TASK BRIEF: Pictures in the records below are skipped; the rest is copied exactly.

_____

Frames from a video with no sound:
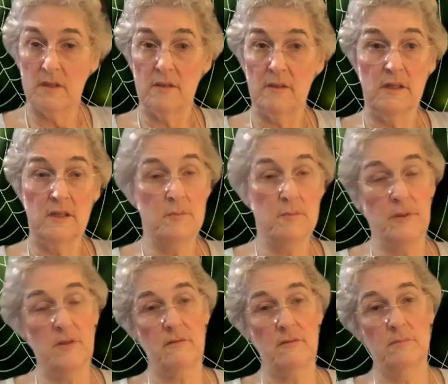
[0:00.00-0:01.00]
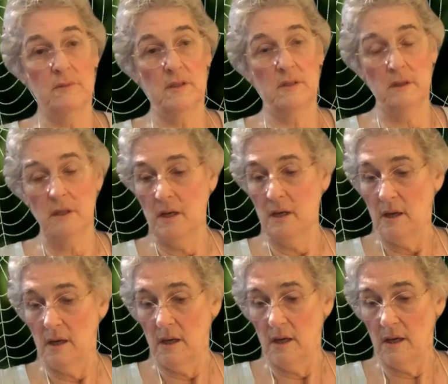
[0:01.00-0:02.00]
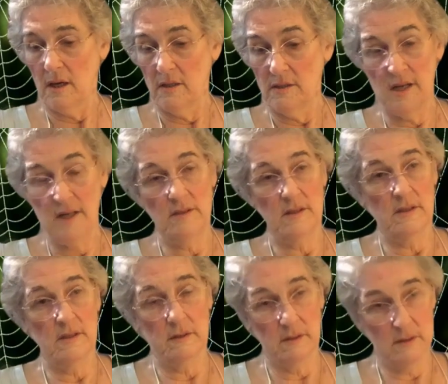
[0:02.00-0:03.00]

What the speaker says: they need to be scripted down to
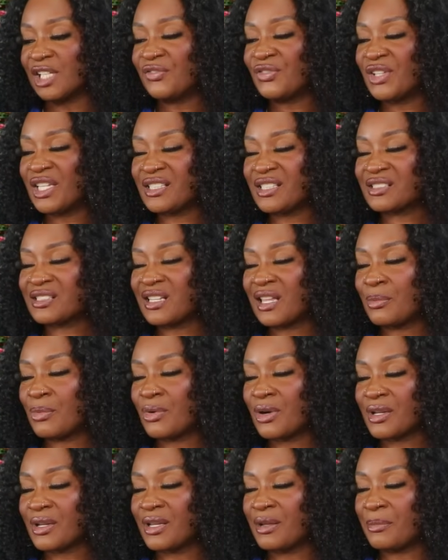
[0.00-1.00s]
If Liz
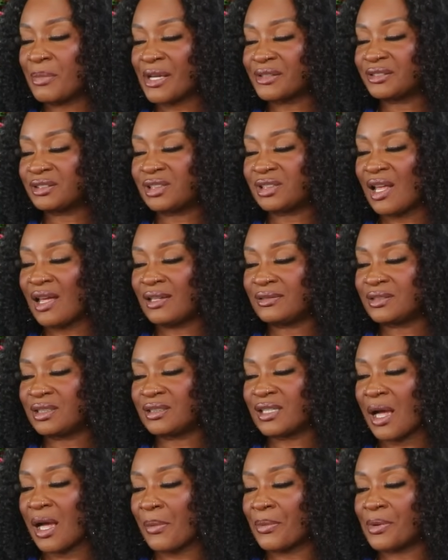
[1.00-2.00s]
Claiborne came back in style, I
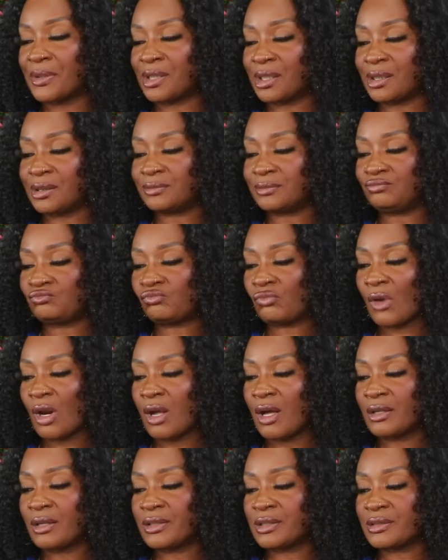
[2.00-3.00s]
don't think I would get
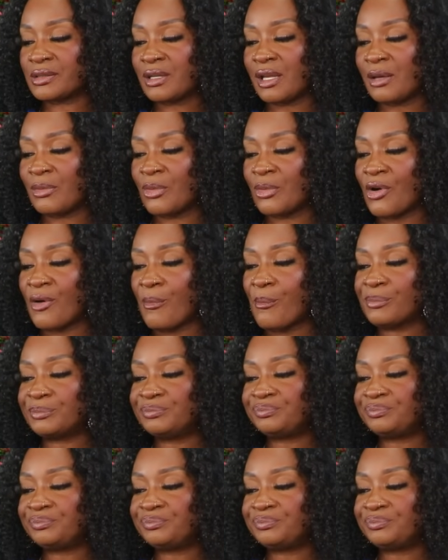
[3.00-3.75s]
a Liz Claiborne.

_____

YOUR SOLUTION:
Frames from a video with no sound:
[0:00.00-0:01.00]
[0:01.00-0:02.00]
[0:02.00-0:03.00]

What the speaker says: they need to be scripted down to
[0.00-1.00s]
If Liz
[1.00-2.00s]
Claiborne came back in style, I
[2.00-3.00s]
don't think I would get
[3.00-3.75s]
a Liz Claiborne.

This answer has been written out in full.